DDPG

Abstract. DDPG is the first concrete algorithm in the off-policy policy-based branch. It takes the framework from the previous chapter and makes it practical for continuous control: learn a $Q(s,a)$ critic, learn a deterministic actor $\mu_\theta(s)$ , train from a replay buffer, and use target networks for stable bootstrapping. The actor is a differentiable replacement for the greedy $\arg\max_a Q(s,a)$ step from DQN.

The previous chapter changed the question. On-policy policy-based methods collected fresh trajectories and updated the policy from those trajectories. The new goal is different: keep a policy-based method, but make it off-policy, so old transitions in a replay buffer can still be useful.
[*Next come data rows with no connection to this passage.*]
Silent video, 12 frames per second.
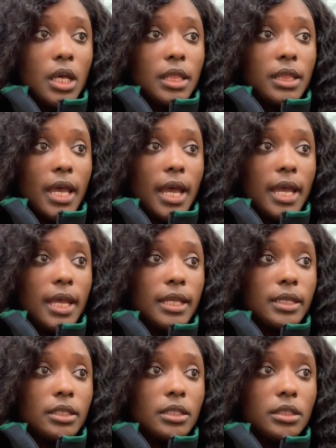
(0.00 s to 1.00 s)
that
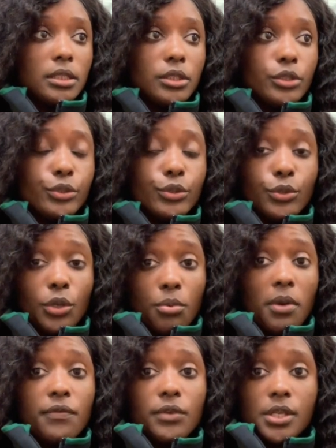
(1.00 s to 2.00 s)
you're
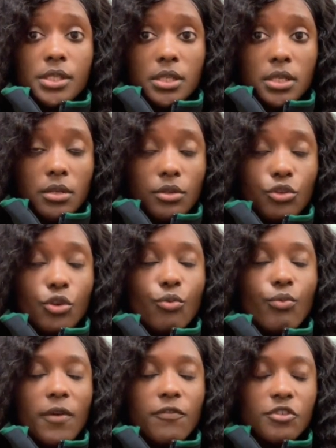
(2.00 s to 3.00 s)

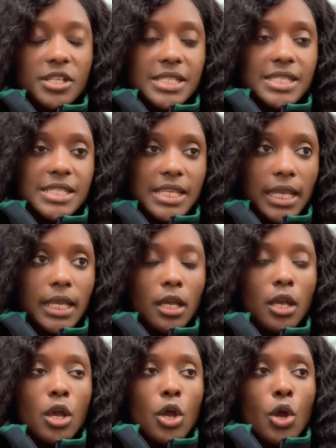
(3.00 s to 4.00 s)
referencing
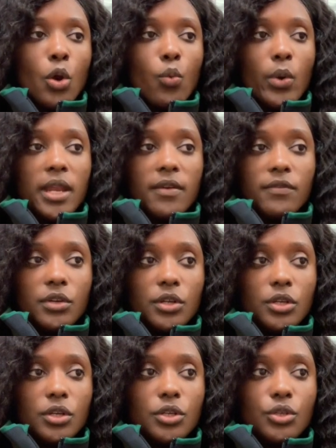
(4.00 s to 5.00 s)

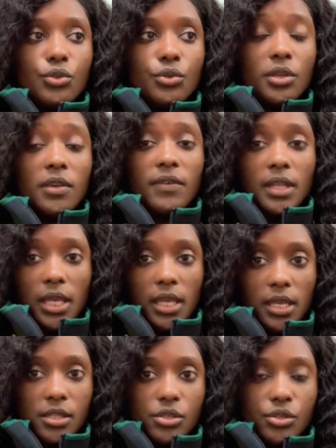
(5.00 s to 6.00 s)
whenever you're given like
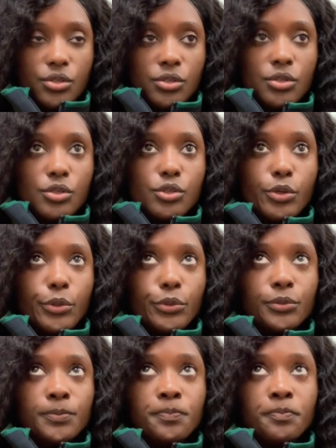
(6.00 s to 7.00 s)
answers.
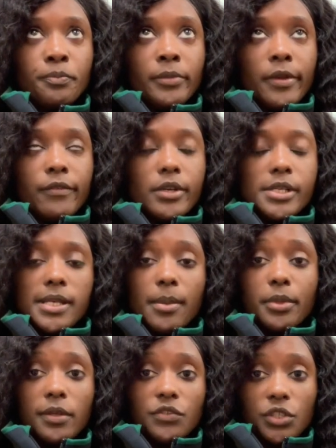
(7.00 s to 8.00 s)
So for
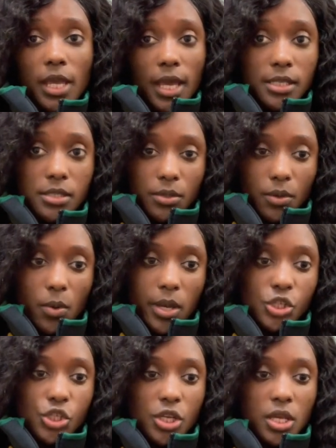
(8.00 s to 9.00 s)
example, if she asks a
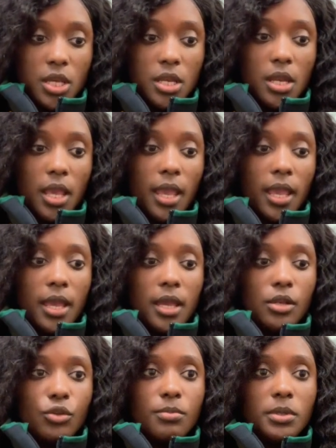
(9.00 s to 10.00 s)
question
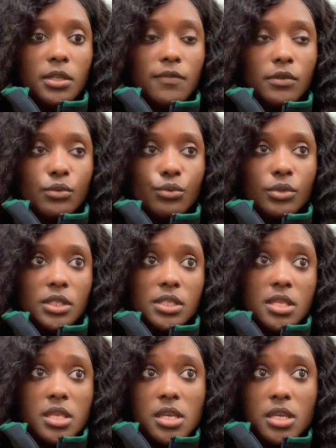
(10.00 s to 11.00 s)
and you believe a rule is
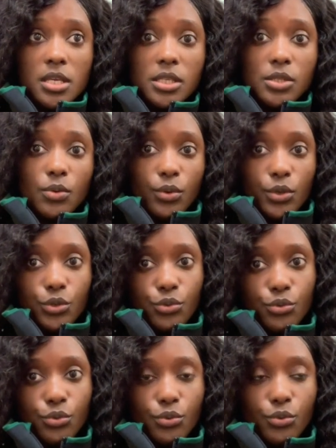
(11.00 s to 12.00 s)
this, or
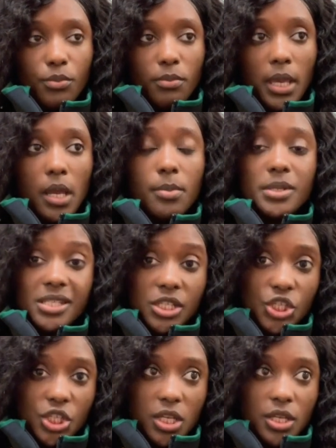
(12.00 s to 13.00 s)
you make a
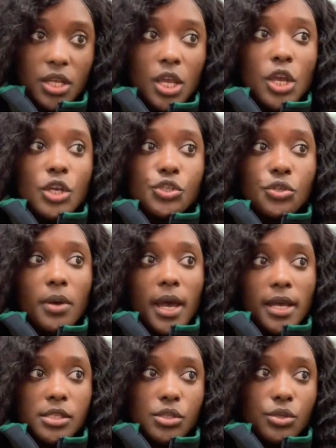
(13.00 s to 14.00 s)
position, she'll
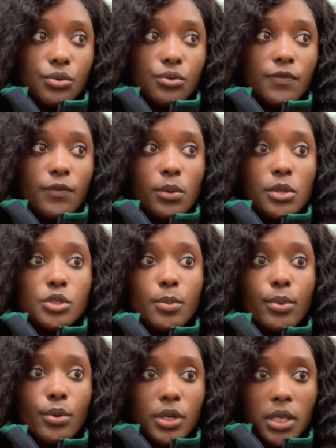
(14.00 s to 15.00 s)
ask you for the
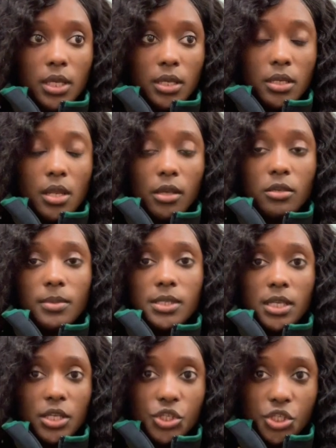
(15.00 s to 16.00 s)
supporting
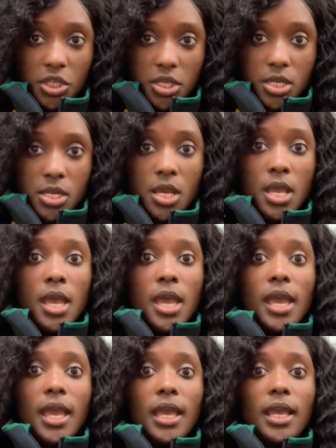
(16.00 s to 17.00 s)
documentation
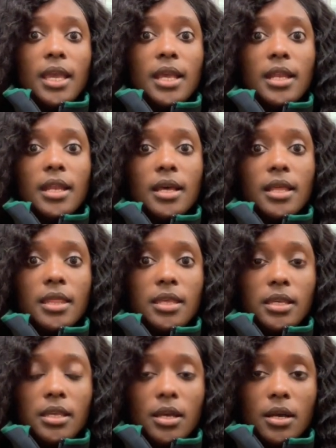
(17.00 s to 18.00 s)
in
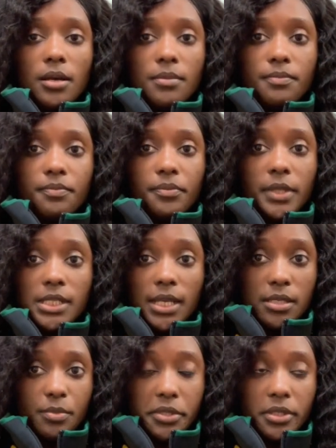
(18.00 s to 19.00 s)
the
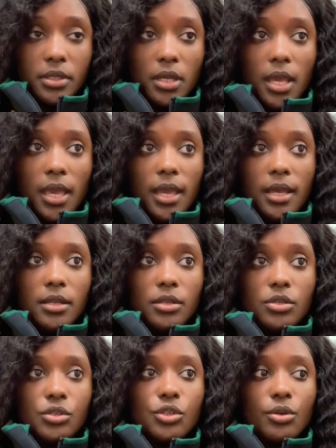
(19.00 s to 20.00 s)
textbook, and
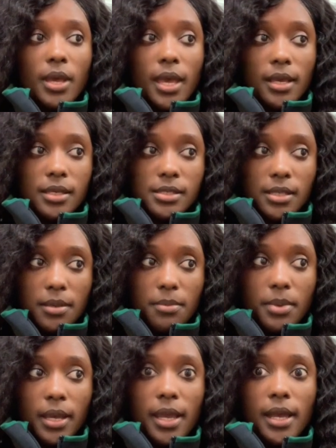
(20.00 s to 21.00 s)
she'll ask it
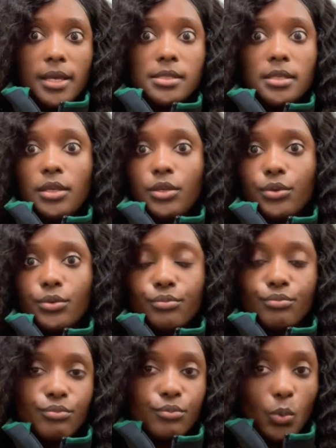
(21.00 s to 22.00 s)
by asking you
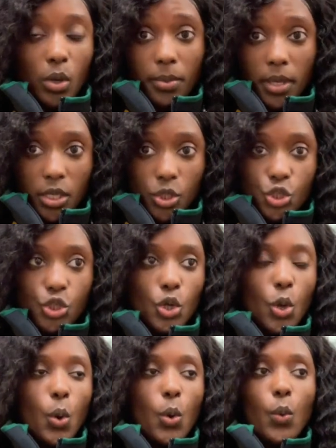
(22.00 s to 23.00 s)
what page,
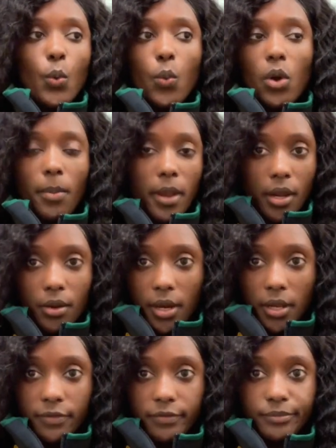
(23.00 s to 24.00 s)
what
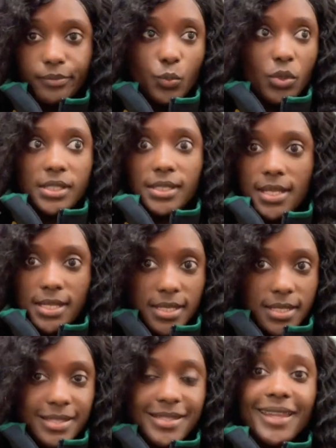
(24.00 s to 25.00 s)
paragraph, what
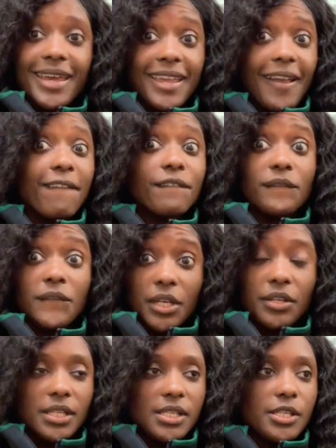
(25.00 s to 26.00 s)
sentence, like
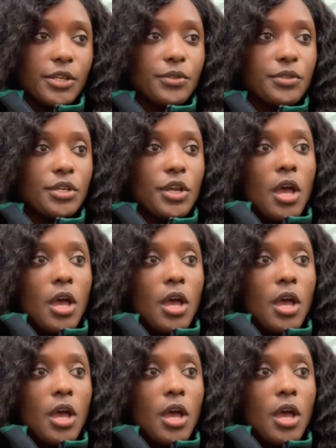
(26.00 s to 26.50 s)
very detailed.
DDPG is the first simple answer. It keeps the DQN idea of learning a $Q$ -function from replay, but replaces the discrete greedy action with a learned continuous actor. The critic says which actions look good. The actor learns to output actions that the critic scores highly.

From DQN to a Policy-Based Actor

Start with the value-based case. DQN performs implicit greedy policy improvement:

\pi(s) = \arg\max_a Q(s,a).

There is no separate actor network here. The policy is hidden inside the rule "choose the action with the largest $Q$ value." This is why DQN works naturally in discrete action spaces: the network outputs one number per action, and the agent picks the largest one.
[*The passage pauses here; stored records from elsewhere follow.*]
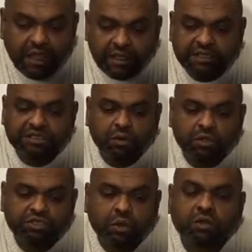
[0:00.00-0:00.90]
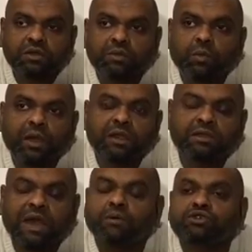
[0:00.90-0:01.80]
it's all
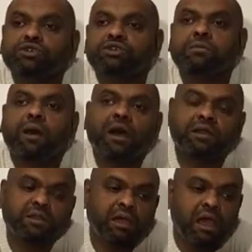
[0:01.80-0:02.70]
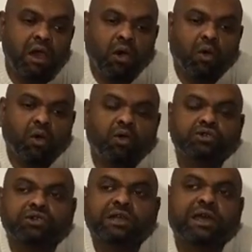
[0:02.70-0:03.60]
down to demand. On
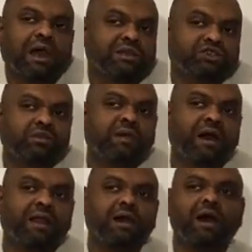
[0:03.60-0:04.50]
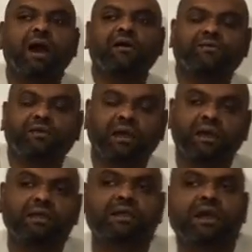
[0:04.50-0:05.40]
to the customer after
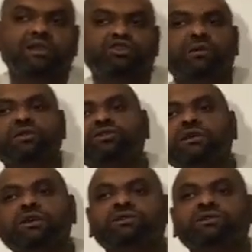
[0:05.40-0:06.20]
customer to the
Continuous actions break this rule. If $\mathcal{A}=[-1,1]^m$ , there are infinitely many possible actions. In principle, we could still write

\arg\max_a Q(s,a),

but now it means solving a continuous optimization problem every time the agent acts. We would also need to solve the same inner optimization when building training targets. That is too expensive and unstable for the simple DQN loop.

There is another problem. The $\arg\max$ itself does not give a useful differentiable actor loss. If we want a neural policy, we need a way to update its parameters directly.

DDPG's idea is to learn the argmax with an actor:

a = \mu_\theta(s).

The actor is deterministic: for a given state, it returns one action. Then policy improvement becomes the smoother objective

\max_\theta \; \mathbb{E}_{s\sim\mathcal{D}} \left[ Q_w(s,\mu_\theta(s)) \right].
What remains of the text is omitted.